§ **THE DATA**:

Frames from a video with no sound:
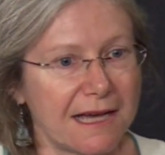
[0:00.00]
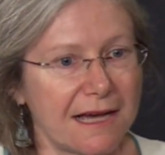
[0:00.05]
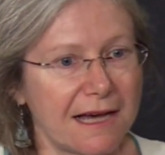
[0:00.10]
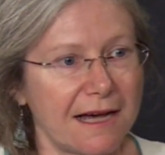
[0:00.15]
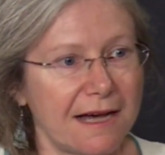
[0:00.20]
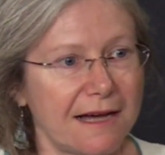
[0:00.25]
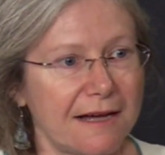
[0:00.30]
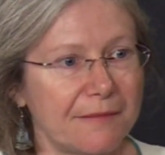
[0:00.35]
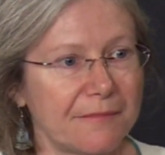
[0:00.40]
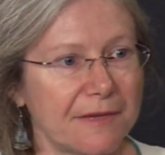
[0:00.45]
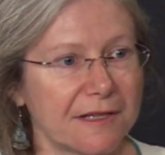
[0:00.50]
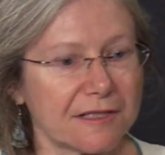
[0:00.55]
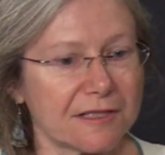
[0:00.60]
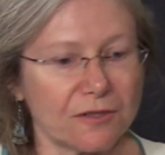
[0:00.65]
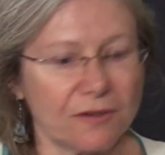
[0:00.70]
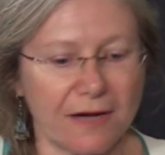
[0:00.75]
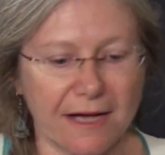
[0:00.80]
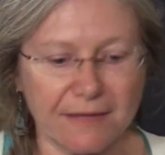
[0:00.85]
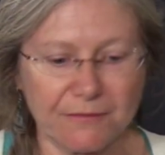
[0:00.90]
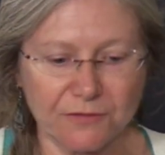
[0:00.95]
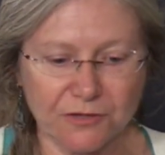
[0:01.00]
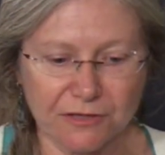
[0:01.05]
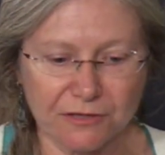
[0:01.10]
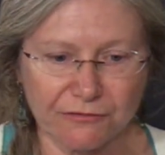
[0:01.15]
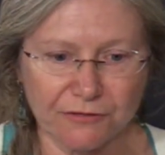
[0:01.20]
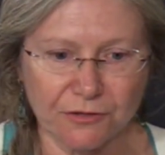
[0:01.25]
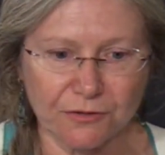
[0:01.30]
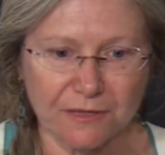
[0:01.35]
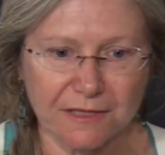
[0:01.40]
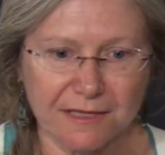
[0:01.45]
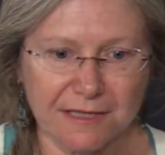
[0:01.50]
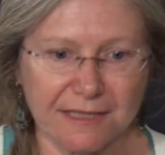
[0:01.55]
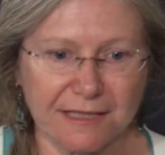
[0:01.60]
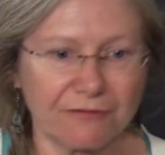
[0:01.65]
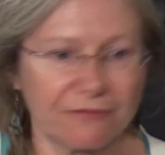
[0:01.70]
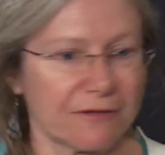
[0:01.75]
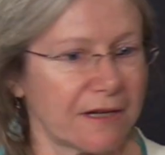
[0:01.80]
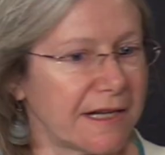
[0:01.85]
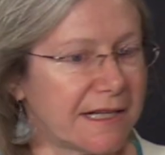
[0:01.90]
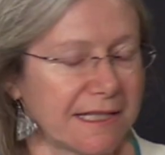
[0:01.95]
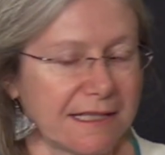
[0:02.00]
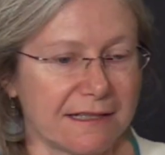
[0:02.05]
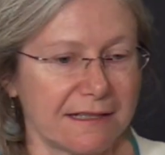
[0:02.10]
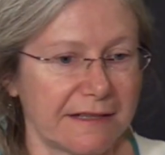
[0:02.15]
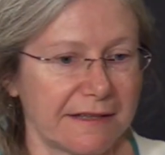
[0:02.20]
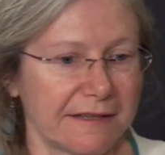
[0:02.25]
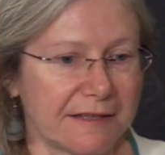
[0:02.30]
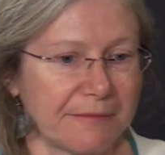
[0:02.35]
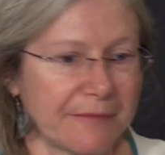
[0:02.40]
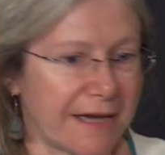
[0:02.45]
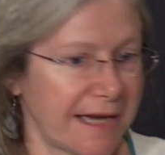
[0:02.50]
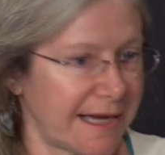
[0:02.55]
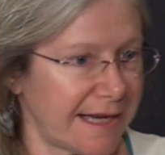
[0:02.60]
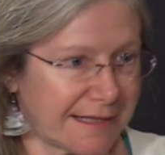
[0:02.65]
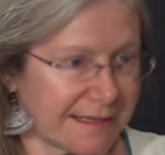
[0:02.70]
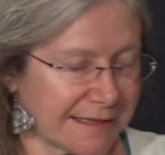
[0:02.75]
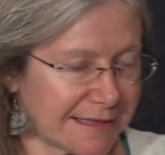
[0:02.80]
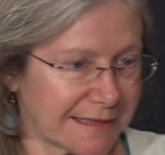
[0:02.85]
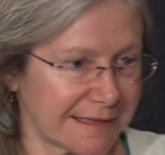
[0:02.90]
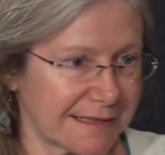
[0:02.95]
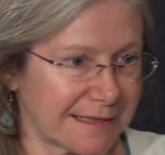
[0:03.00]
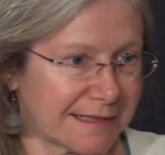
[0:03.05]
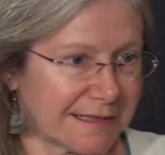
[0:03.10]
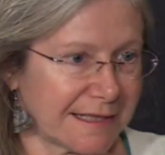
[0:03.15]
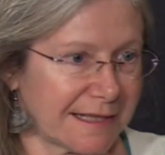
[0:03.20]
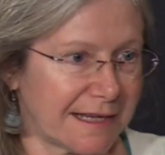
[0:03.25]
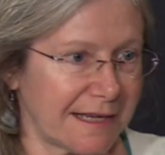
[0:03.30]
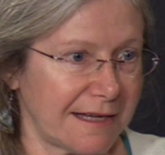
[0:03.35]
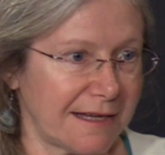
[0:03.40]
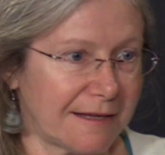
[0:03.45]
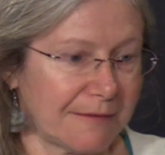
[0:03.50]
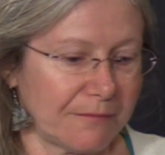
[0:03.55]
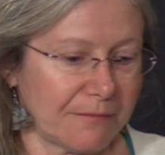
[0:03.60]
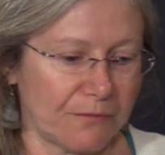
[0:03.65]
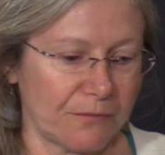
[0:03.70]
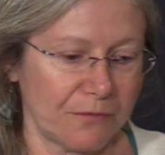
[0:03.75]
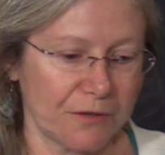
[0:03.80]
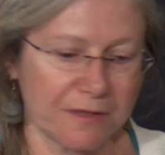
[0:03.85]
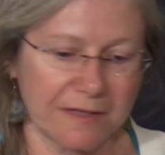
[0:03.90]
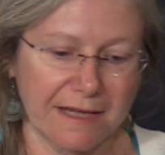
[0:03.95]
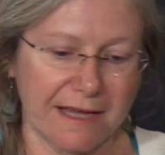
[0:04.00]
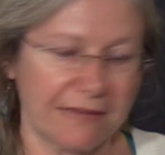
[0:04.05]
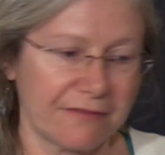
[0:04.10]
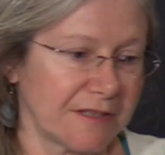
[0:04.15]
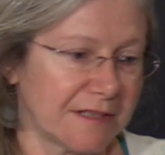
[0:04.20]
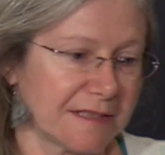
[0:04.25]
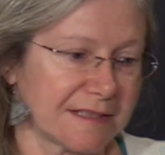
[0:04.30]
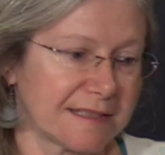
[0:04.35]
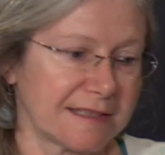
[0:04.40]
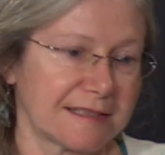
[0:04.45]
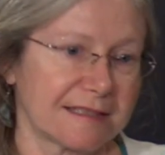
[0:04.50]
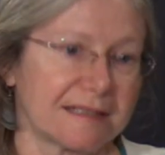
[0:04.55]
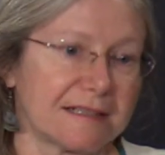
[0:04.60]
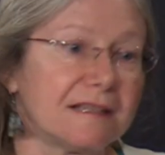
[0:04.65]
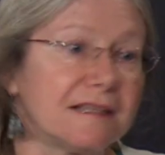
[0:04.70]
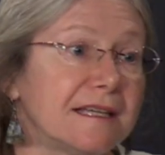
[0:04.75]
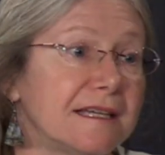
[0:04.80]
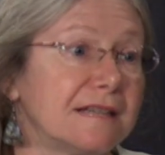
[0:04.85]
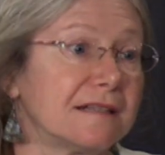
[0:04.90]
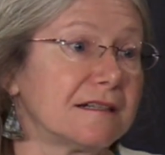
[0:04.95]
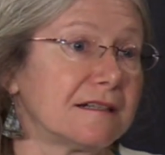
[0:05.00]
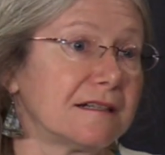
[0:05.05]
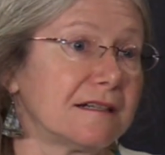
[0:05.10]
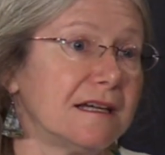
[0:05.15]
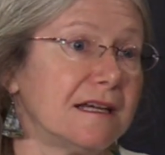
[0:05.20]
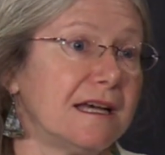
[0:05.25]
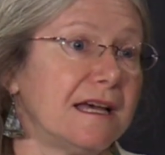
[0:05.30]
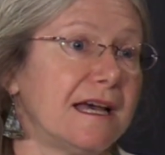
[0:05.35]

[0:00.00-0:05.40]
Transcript: And so I'm just focusing right in on the masks, where the evidence is clear,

§ **REQUIRED WORK**: Keep every word of the data as it is when you write it out, but drop the pictures.

§ **PROBLEM SOLUTION**:
Frames from a video with no sound:
[0:00.00]
[0:00.05]
[0:00.10]
[0:00.15]
[0:00.20]
[0:00.25]
[0:00.30]
[0:00.35]
[0:00.40]
[0:00.45]
[0:00.50]
[0:00.55]
[0:00.60]
[0:00.65]
[0:00.70]
[0:00.75]
[0:00.80]
[0:00.85]
[0:00.90]
[0:00.95]
[0:01.00]
[0:01.05]
[0:01.10]
[0:01.15]
[0:01.20]
[0:01.25]
[0:01.30]
[0:01.35]
[0:01.40]
[0:01.45]
[0:01.50]
[0:01.55]
[0:01.60]
[0:01.65]
[0:01.70]
[0:01.75]
[0:01.80]
[0:01.85]
[0:01.90]
[0:01.95]
[0:02.00]
[0:02.05]
[0:02.10]
[0:02.15]
[0:02.20]
[0:02.25]
[0:02.30]
[0:02.35]
[0:02.40]
[0:02.45]
[0:02.50]
[0:02.55]
[0:02.60]
[0:02.65]
[0:02.70]
[0:02.75]
[0:02.80]
[0:02.85]
[0:02.90]
[0:02.95]
[0:03.00]
[0:03.05]
[0:03.10]
[0:03.15]
[0:03.20]
[0:03.25]
[0:03.30]
[0:03.35]
[0:03.40]
[0:03.45]
[0:03.50]
[0:03.55]
[0:03.60]
[0:03.65]
[0:03.70]
[0:03.75]
[0:03.80]
[0:03.85]
[0:03.90]
[0:03.95]
[0:04.00]
[0:04.05]
[0:04.10]
[0:04.15]
[0:04.20]
[0:04.25]
[0:04.30]
[0:04.35]
[0:04.40]
[0:04.45]
[0:04.50]
[0:04.55]
[0:04.60]
[0:04.65]
[0:04.70]
[0:04.75]
[0:04.80]
[0:04.85]
[0:04.90]
[0:04.95]
[0:05.00]
[0:05.05]
[0:05.10]
[0:05.15]
[0:05.20]
[0:05.25]
[0:05.30]
[0:05.35]

[0:00.00-0:05.40]
Transcript: And so I'm just focusing right in on the masks, where the evidence is clear,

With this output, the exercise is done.